The exact date of creation is usually preserved in the filesystem, we’re just talking about what to name the documents themselves. The filename should be short and to the point, it gets truncated if it’s too long, and on windows you only have 260 characters for the entire path to the file plus the name.
If two characters are hurting your 260 character limit then you have other more serious problems to contend with.
I use to do that but got tired of typing out unnecessary characters and appreciate the shorter character length. I think my folders and files will be long gone by Y2Point1K.
As an old person who has archives dating back to the 90s, yes.
are we just talking digital because i’ve inherited archives. my current one only goes back to the 1950s but in the next decades i expect to get some going back centuries.
I helped digitally convert my local library’s microfilm archives, mostly newspapers, but also some really old titles and deeds. Tons of stuff from the 1800s.
do you also read the word TITLES wrong in lowercase?
Here you go gramps:
(shortD) => { return parseInt(shortD.slice(0, 2), 10) > 50 ? "19" + shortD : "20"+shortD; }
LOL!
Did the software industry learn nothing from Y2K? Was it too long ago already for people to remember the mess we made for ourselves?
Saving two characters in a file name is not worth the hell you are leaving in your trail by shoving this nonsense in an obscure corner of production code that people are going to forget about until it’s too late.
Their grandchildren will be pissing on their graves over it.
I often wonder what files may outlive me.
People have kept old physical remnants. There are obviously famous examples but there are far more mediocre examples.
All the unique content I’ve created fits on a modestly sized hard drive so keeping it around would be trivial compared to maintaining all those physical remnants.
It’s just a filename, calm down. The created by date is tracked by the file system and the repo.
And you assume that changes to filesystems, new filesystems being created or other such things won’t at some point create a edge case that creates a problem?
When you could just be safe? Sounds stupid as fuck to me to blindly trust nothing will happen to create problems.
They’ve never had to recover a hard drive. It’s okay, they’ll learn the hard way.
I understand you feel very strongly about four digit years, but I really don’t see any situation that I couldn’t sort out with a simple script.
Usually I don’t put dates in file names in the first place, but when I do I use the UTC timestamp; a date without a timezone is inherently fuzzy, and it’s easier to compare and differentiate numerical times.
If someone used two digit years in their naming convention I wouldn’t even blink, let alone get the woodchipper, life is too short to get angry over stuff like that.

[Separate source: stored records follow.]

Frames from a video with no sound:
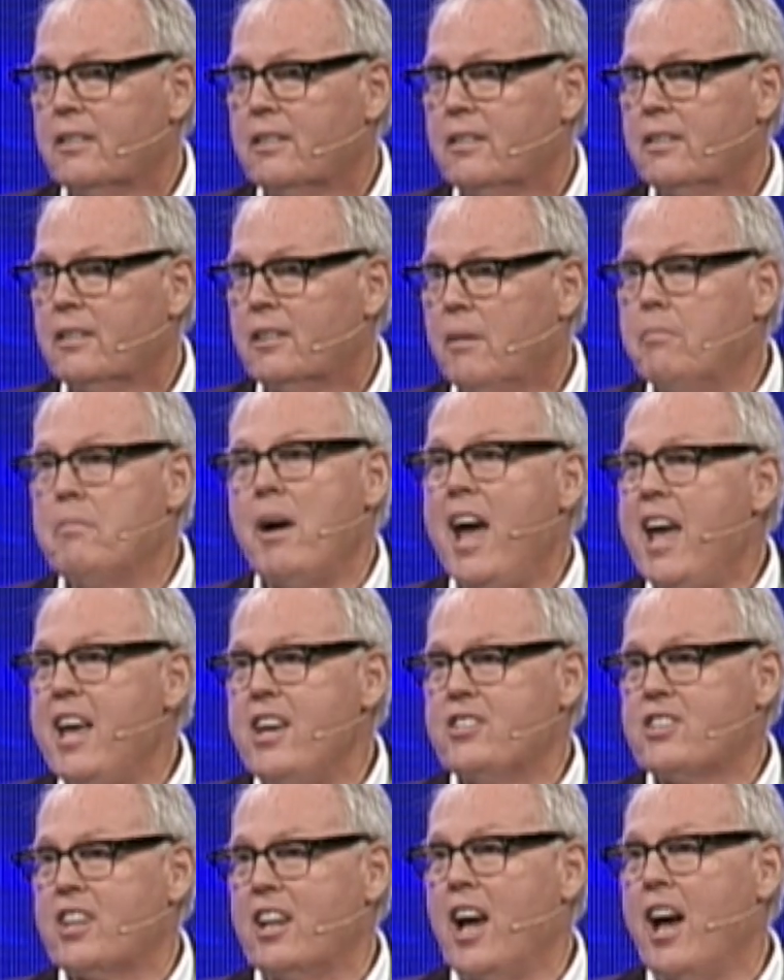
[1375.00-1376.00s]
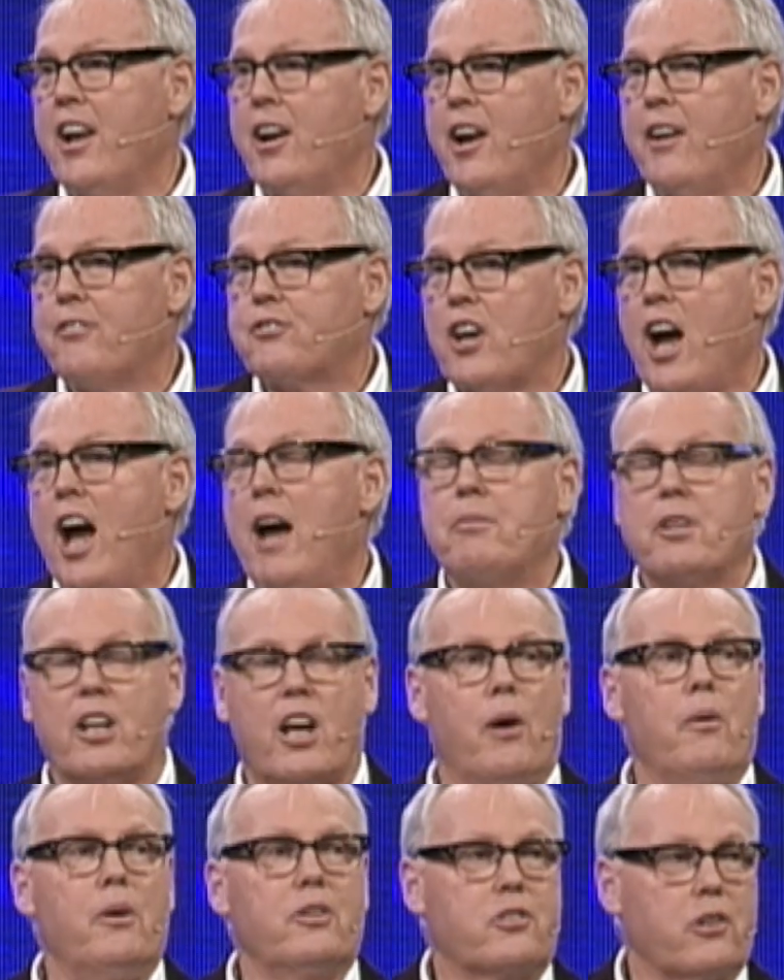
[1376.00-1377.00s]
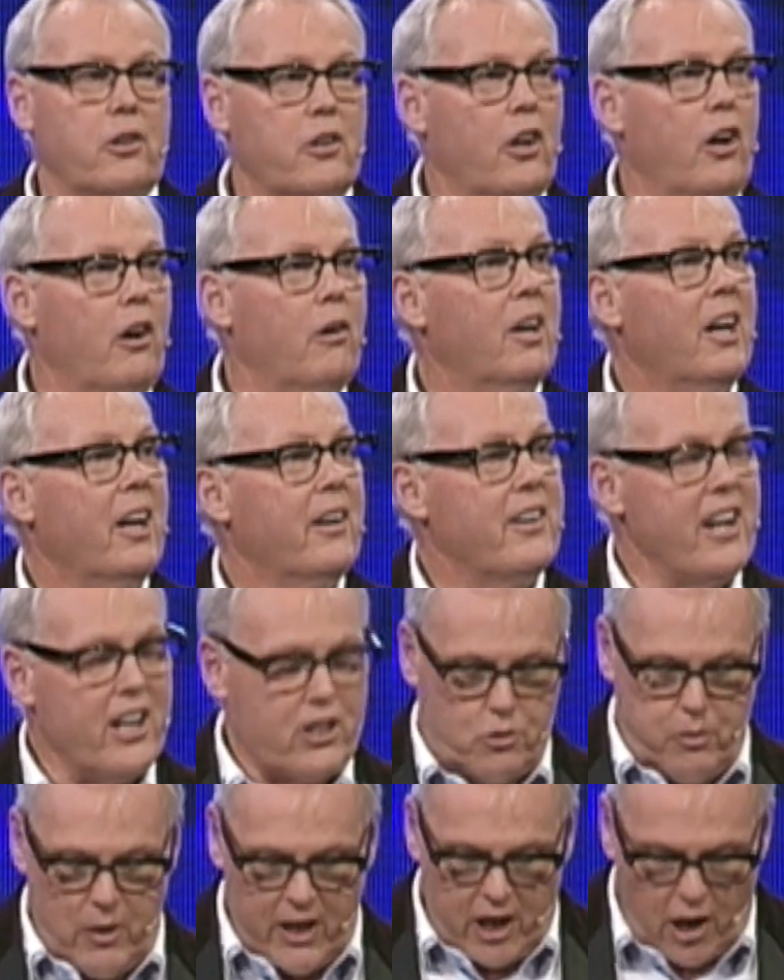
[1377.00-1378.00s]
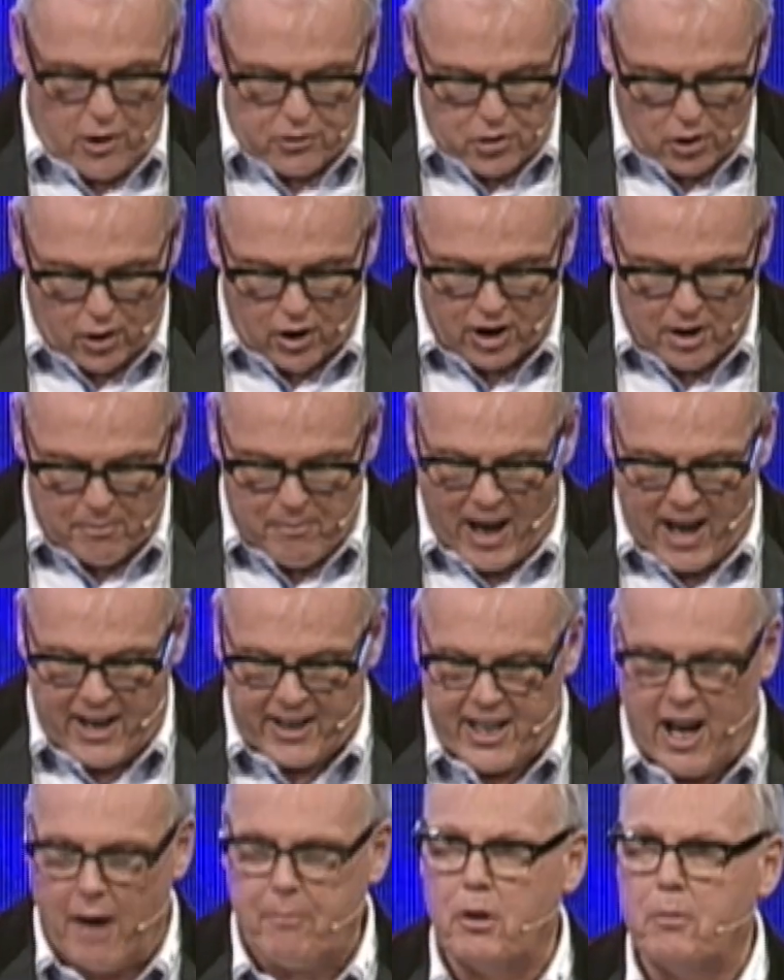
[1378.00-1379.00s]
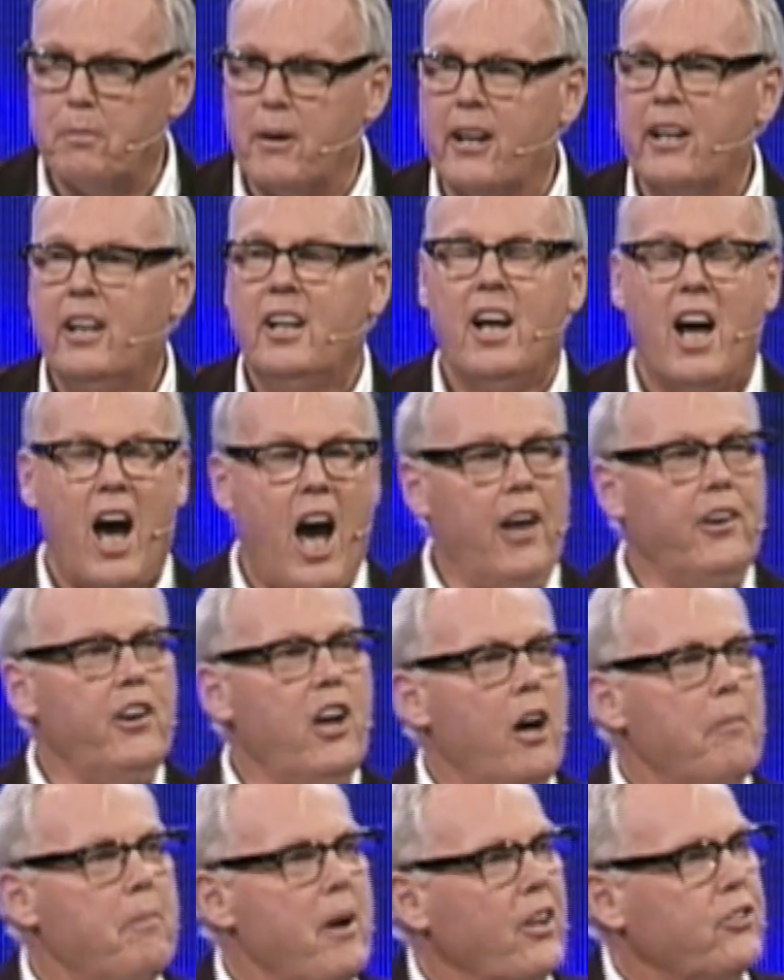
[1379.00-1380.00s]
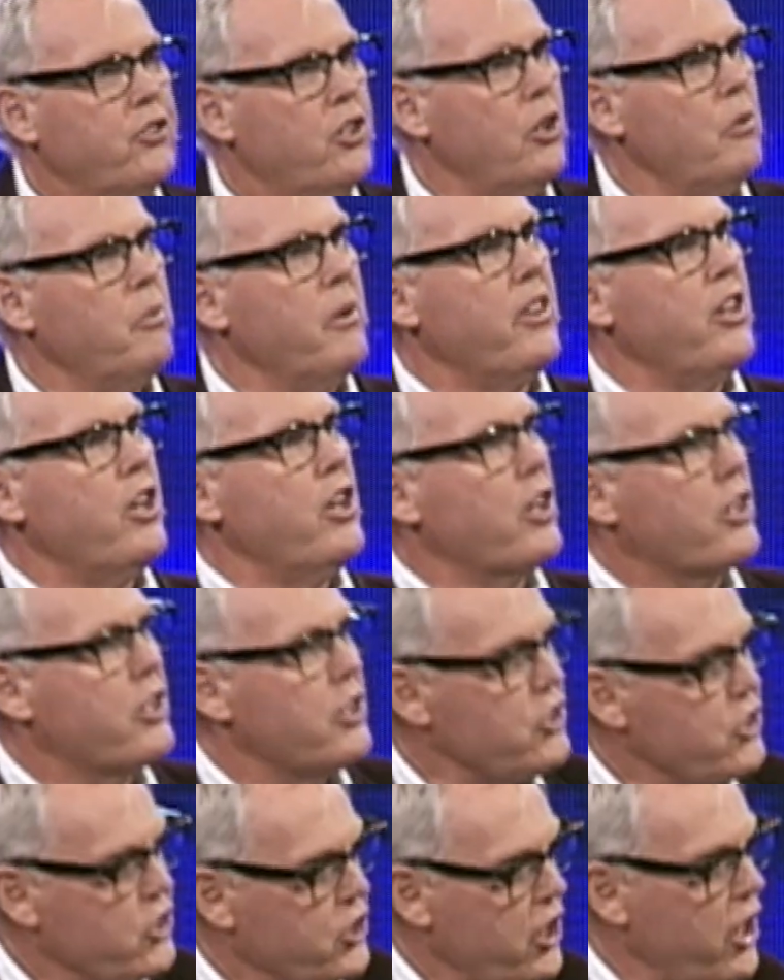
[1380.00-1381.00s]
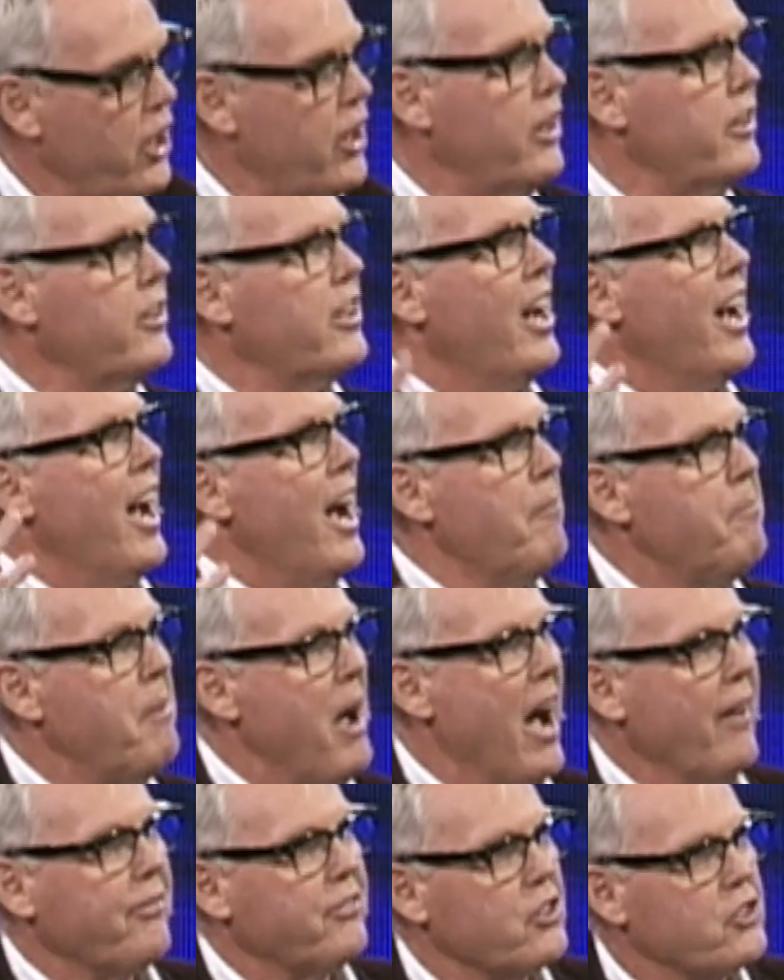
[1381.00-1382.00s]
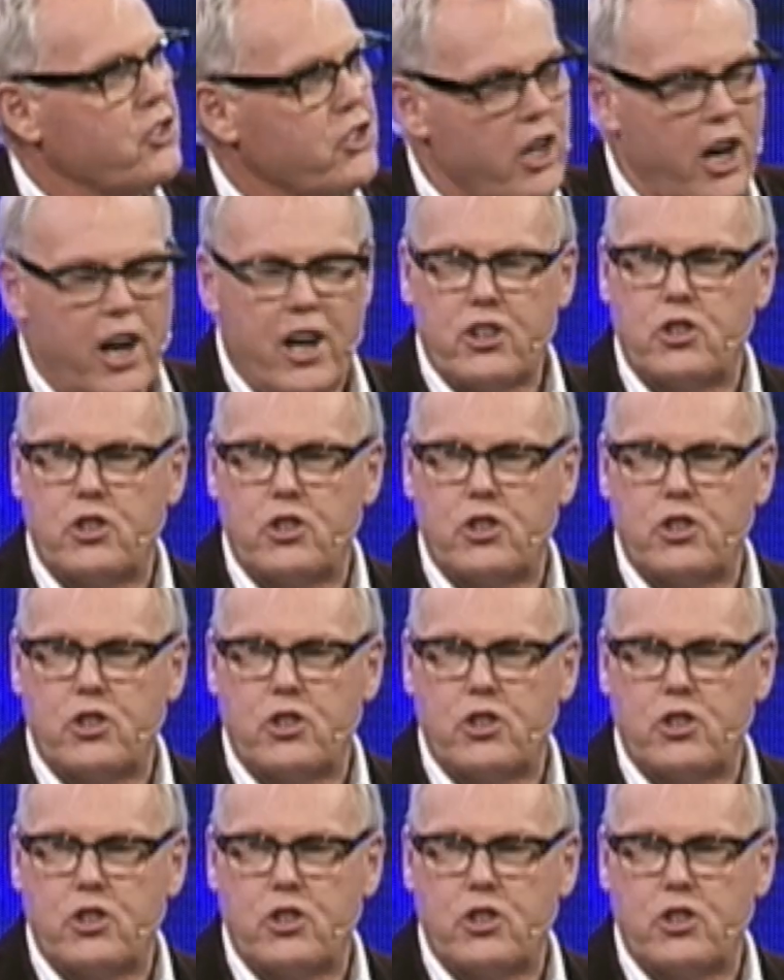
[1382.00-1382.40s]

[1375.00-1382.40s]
Amazing. I don't have time to go into it all. Next week I'll talk about a couple, but I don't know about you, whether you're concerned about the church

So do I, but I don’t think I need to worry too much about confusing them with 2090.
Just you wait…
I mean, I could hope to live that long!
Wise people plant trees whose shade they’ll never stand in.
Realistically, the skip should be named “Desktop”
Data shouldn’t be organized hirarchically.
How would you propose to organize it then?
Do you even git?
Surely experiment 1…n should be branches.
With git LFS there’s no excuse.
You guys have never had to handle a 300GB tiff file from microscopy and it shows.
If you call the bottom picture a “Data Lake” you can IPO and walk away with millions
Time series
It’s horizontal scaling!
“Unstructured Data”.
I think most computer users now don’t know that file systems exist
Especially younger people. They’re used to files just… being there on their phone. Photo galleries? Nah, just scroll though every photo you’ve ever taken to find the right one.
That, and having powerful search functionality + tagging has made perfect folder structures less of a requirement.
Photo albums? Nah, just scroll though every photo you’ve ever taken to find the right one.
Then screenshot it so that the screenshot of the photo is at the top, then switch to the other app and upload the screenshot of the photo there.